WHAT YOU SHOULD DO: Starting from the line containing "[00:33:18.21 to 00:33:19.33]", give again every line through the end of the entries, word for word. Pictures stay out of the copy.

GIVEN INFORMATION:
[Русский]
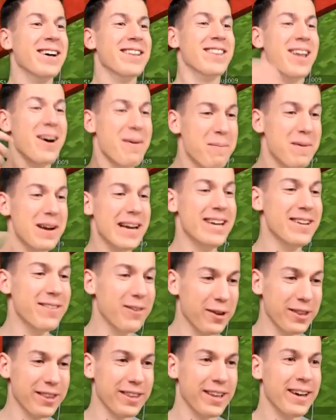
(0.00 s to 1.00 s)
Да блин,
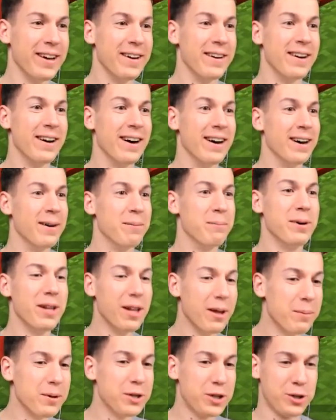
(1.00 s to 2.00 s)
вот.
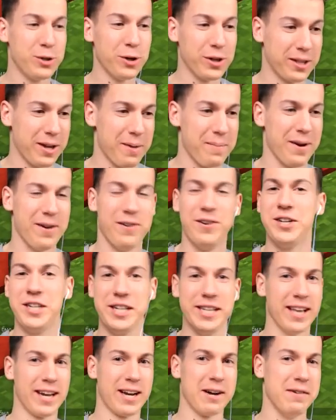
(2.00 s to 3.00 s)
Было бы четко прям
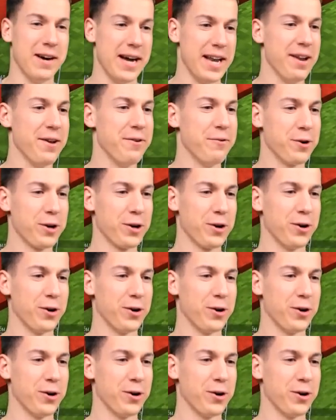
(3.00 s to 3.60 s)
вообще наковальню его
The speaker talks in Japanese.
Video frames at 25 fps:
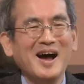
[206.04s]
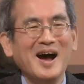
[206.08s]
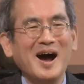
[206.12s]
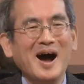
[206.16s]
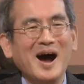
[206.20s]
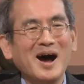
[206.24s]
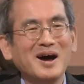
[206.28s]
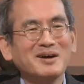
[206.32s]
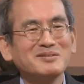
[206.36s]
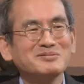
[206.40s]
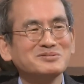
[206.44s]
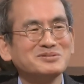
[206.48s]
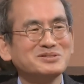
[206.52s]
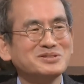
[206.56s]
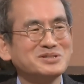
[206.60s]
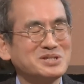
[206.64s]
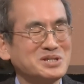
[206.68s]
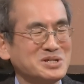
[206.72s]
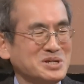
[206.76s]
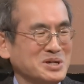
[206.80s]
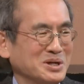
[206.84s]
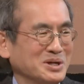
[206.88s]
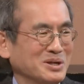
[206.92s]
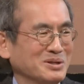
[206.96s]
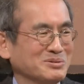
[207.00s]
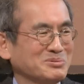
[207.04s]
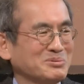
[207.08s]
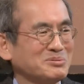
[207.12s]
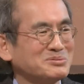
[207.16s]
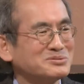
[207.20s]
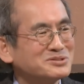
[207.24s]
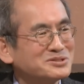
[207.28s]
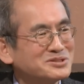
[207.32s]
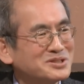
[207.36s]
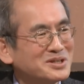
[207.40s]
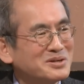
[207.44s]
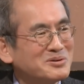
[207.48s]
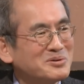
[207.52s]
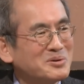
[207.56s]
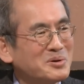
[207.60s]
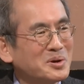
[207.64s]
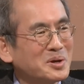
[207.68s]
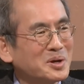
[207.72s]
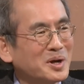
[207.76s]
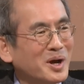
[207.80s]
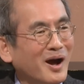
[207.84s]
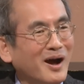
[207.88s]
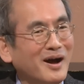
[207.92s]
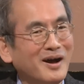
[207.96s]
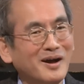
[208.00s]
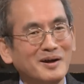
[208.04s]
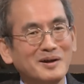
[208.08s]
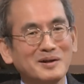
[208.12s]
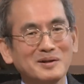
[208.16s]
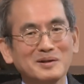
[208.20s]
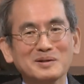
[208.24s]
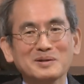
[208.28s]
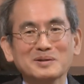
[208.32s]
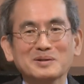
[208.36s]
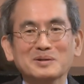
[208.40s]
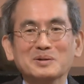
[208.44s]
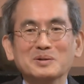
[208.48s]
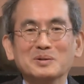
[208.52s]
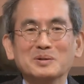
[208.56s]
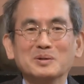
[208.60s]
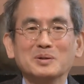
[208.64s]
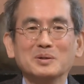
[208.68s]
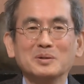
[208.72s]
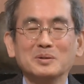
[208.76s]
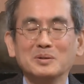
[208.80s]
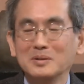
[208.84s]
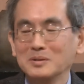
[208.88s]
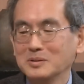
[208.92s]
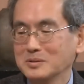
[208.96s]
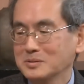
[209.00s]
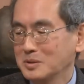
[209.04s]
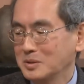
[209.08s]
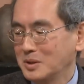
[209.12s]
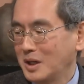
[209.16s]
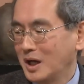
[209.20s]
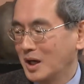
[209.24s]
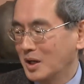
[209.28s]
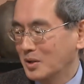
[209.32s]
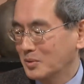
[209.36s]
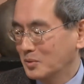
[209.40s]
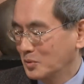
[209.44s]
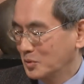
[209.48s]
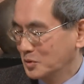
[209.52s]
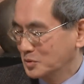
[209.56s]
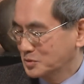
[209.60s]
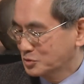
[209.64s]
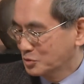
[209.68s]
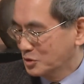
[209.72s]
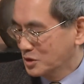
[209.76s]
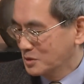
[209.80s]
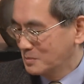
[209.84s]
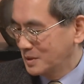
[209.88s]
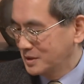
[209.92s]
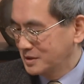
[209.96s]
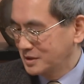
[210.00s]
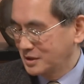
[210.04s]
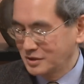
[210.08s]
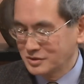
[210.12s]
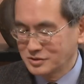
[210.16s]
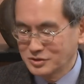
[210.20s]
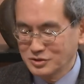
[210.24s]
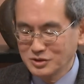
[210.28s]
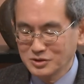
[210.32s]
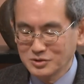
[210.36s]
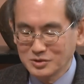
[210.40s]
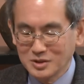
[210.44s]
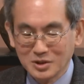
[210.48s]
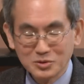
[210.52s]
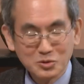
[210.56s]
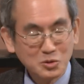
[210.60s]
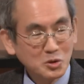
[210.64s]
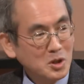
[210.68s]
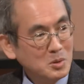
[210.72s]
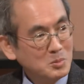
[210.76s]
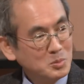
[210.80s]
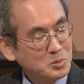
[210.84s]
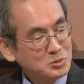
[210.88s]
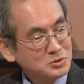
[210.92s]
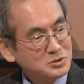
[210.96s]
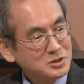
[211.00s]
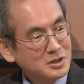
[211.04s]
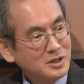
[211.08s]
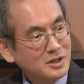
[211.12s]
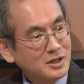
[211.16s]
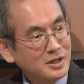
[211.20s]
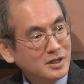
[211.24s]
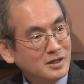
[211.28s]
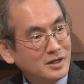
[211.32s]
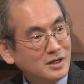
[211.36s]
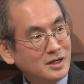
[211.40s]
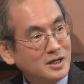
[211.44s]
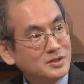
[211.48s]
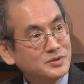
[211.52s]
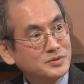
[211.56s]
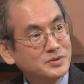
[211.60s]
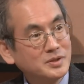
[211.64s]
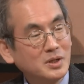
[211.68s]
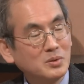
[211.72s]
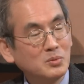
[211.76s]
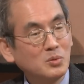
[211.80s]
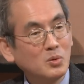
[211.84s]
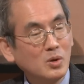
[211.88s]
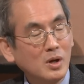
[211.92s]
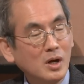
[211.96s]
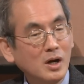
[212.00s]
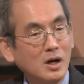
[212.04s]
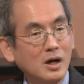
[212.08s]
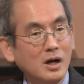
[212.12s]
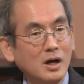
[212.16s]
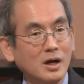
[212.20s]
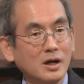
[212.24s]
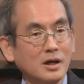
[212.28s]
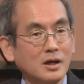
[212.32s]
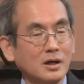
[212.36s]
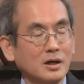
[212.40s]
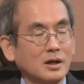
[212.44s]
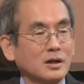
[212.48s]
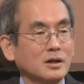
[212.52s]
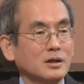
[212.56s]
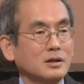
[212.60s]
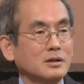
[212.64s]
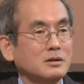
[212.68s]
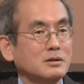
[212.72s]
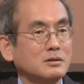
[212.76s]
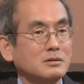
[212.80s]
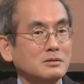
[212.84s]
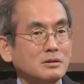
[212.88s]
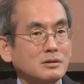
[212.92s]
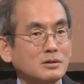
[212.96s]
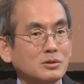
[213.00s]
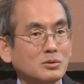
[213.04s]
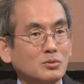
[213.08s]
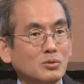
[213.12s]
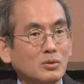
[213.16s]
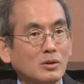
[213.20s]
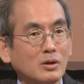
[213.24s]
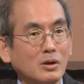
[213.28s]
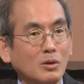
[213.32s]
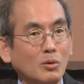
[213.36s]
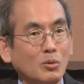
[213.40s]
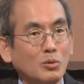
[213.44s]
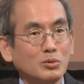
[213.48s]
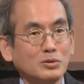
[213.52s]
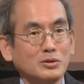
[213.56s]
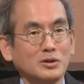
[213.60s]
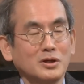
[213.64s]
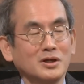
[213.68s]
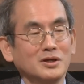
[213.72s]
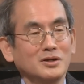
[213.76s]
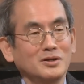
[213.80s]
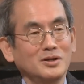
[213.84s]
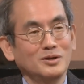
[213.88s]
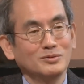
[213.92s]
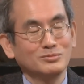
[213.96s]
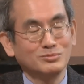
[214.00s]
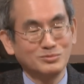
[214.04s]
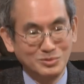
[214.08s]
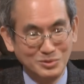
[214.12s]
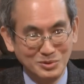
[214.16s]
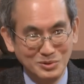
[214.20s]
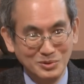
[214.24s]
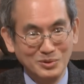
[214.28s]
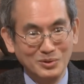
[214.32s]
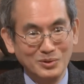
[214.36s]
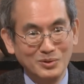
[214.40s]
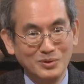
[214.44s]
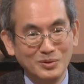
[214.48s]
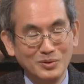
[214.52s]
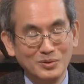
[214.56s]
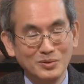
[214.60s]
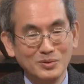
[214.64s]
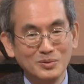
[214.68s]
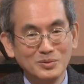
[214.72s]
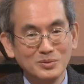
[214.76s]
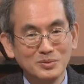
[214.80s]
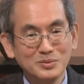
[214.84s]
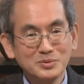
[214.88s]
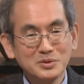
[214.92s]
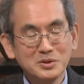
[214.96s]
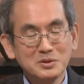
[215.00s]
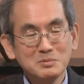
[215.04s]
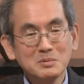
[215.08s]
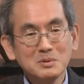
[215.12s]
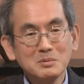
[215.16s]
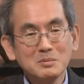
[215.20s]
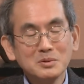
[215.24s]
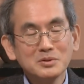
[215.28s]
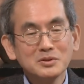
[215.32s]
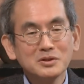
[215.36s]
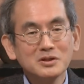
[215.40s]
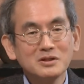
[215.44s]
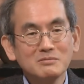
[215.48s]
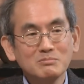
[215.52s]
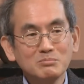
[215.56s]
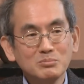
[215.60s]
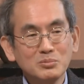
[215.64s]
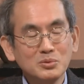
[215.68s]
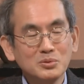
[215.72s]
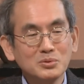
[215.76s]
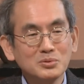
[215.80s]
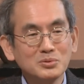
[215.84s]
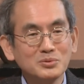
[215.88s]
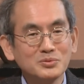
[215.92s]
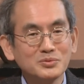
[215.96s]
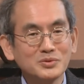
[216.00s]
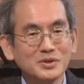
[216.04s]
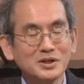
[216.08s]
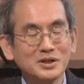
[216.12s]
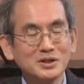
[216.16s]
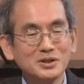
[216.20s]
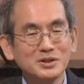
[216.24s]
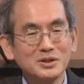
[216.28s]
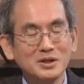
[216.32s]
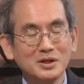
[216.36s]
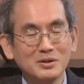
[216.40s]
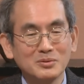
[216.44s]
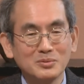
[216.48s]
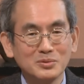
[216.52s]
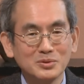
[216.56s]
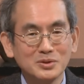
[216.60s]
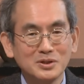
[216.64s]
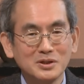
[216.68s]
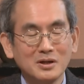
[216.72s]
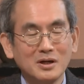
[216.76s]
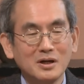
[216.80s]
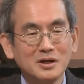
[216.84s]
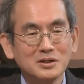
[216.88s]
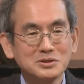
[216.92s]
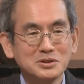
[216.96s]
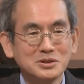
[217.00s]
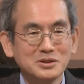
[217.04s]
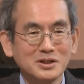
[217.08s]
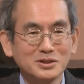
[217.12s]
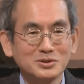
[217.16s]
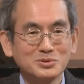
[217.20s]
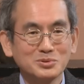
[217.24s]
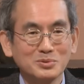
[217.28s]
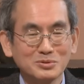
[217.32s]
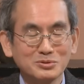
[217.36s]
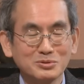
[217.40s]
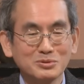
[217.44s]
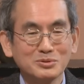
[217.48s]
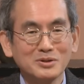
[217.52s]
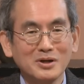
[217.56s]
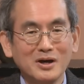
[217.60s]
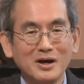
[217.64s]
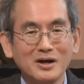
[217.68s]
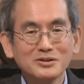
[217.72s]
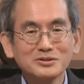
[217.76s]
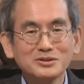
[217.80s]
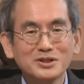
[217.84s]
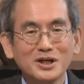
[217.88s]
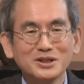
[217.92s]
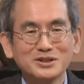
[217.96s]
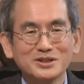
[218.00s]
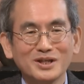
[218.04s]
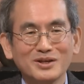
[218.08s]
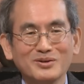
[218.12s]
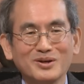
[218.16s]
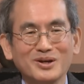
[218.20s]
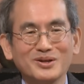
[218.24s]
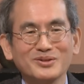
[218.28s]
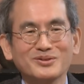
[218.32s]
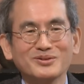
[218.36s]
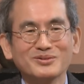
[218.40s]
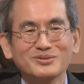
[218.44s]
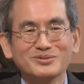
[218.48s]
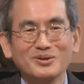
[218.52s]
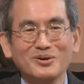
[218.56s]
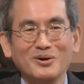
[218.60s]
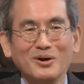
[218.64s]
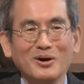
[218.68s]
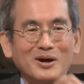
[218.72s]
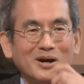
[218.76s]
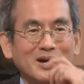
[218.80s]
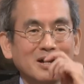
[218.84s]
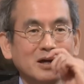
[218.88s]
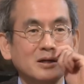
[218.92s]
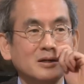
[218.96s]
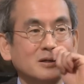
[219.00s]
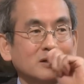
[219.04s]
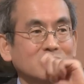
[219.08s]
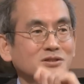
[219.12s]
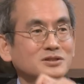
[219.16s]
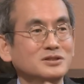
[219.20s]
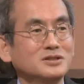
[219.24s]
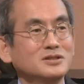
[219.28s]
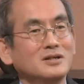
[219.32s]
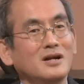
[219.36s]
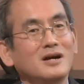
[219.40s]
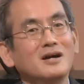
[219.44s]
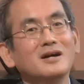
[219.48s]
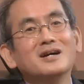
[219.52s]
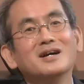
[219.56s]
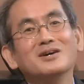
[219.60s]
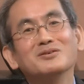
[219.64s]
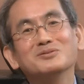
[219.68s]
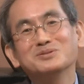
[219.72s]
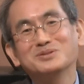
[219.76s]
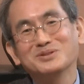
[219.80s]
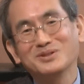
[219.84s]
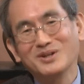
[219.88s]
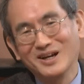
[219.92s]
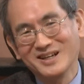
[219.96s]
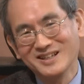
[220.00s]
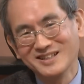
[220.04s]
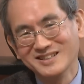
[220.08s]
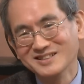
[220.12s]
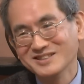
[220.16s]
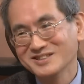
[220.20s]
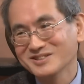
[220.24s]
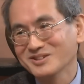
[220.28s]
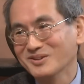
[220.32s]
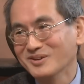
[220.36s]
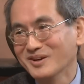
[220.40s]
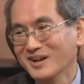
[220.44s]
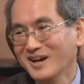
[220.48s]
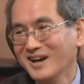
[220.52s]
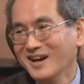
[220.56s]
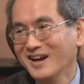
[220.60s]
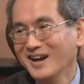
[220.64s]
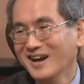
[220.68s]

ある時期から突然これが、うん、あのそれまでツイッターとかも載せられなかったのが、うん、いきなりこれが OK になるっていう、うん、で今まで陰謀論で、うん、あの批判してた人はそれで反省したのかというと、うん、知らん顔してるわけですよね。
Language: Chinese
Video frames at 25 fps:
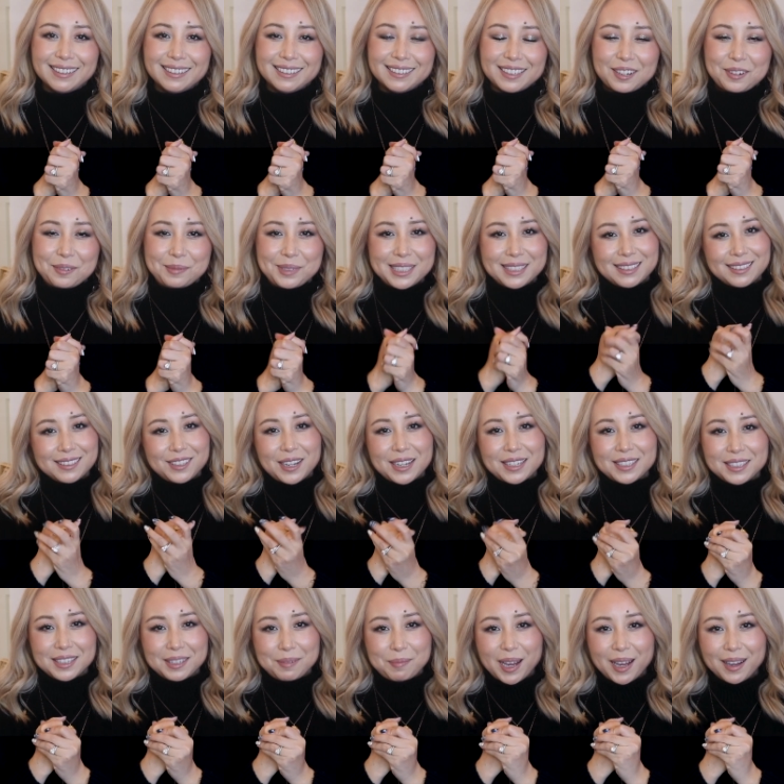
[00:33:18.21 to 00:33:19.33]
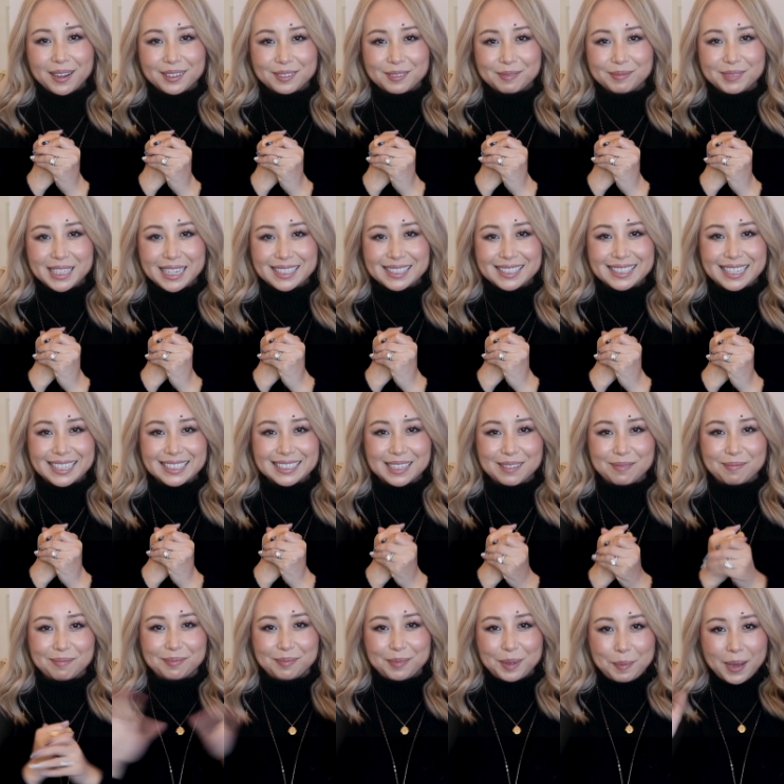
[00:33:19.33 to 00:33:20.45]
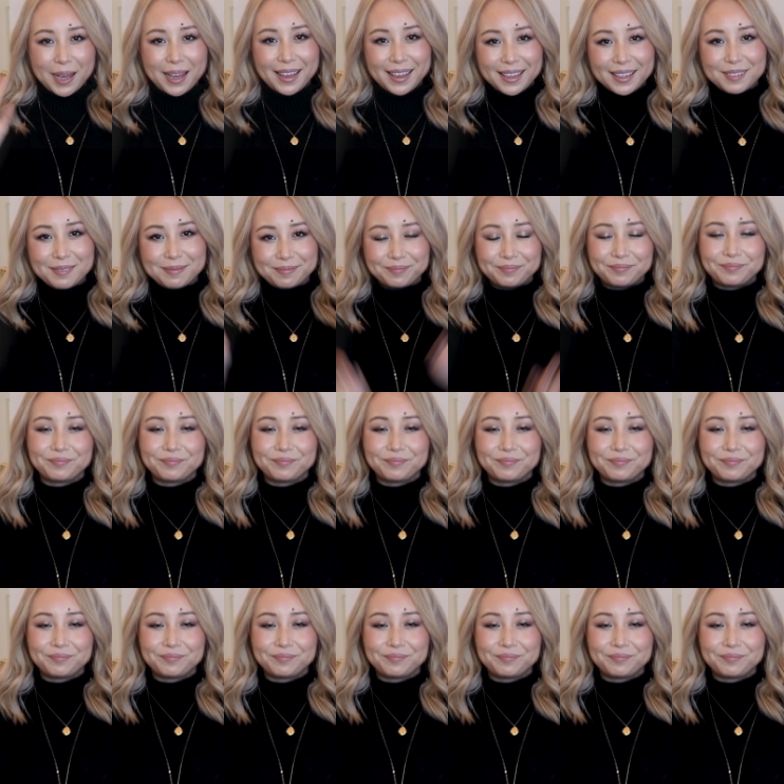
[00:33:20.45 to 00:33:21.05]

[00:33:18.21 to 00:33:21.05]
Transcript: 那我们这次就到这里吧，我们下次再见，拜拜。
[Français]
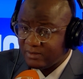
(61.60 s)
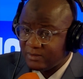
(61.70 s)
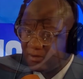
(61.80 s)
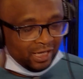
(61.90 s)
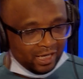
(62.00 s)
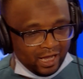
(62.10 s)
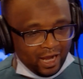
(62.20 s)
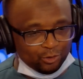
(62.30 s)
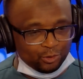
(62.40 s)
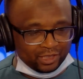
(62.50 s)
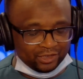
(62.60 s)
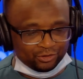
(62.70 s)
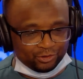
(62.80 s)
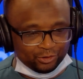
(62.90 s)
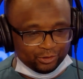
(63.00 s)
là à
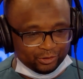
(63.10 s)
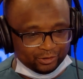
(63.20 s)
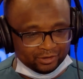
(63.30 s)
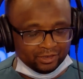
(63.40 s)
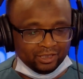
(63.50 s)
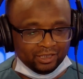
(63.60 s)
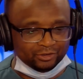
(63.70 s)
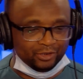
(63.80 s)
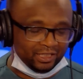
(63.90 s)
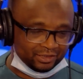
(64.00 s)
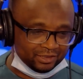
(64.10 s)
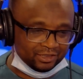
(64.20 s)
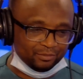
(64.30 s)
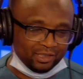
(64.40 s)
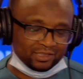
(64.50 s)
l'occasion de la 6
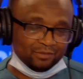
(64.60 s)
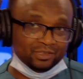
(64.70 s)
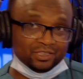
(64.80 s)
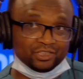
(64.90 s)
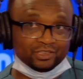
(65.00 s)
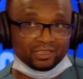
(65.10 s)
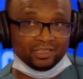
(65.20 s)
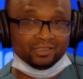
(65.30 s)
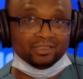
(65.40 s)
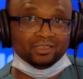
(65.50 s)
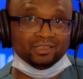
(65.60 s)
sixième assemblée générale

ANSWER SECTION:
[00:33:18.21 to 00:33:19.33]
[00:33:19.33 to 00:33:20.45]
[00:33:20.45 to 00:33:21.05]

[00:33:18.21 to 00:33:21.05]
Transcript: 那我们这次就到这里吧，我们下次再见，拜拜。
[Français]
(61.60 s)
(61.70 s)
(61.80 s)
(61.90 s)
(62.00 s)
(62.10 s)
(62.20 s)
(62.30 s)
(62.40 s)
(62.50 s)
(62.60 s)
(62.70 s)
(62.80 s)
(62.90 s)
(63.00 s)
là à
(63.10 s)
(63.20 s)
(63.30 s)
(63.40 s)
(63.50 s)
(63.60 s)
(63.70 s)
(63.80 s)
(63.90 s)
(64.00 s)
(64.10 s)
(64.20 s)
(64.30 s)
(64.40 s)
(64.50 s)
l'occasion de la 6
(64.60 s)
(64.70 s)
(64.80 s)
(64.90 s)
(65.00 s)
(65.10 s)
(65.20 s)
(65.30 s)
(65.40 s)
(65.50 s)
(65.60 s)
sixième assemblée générale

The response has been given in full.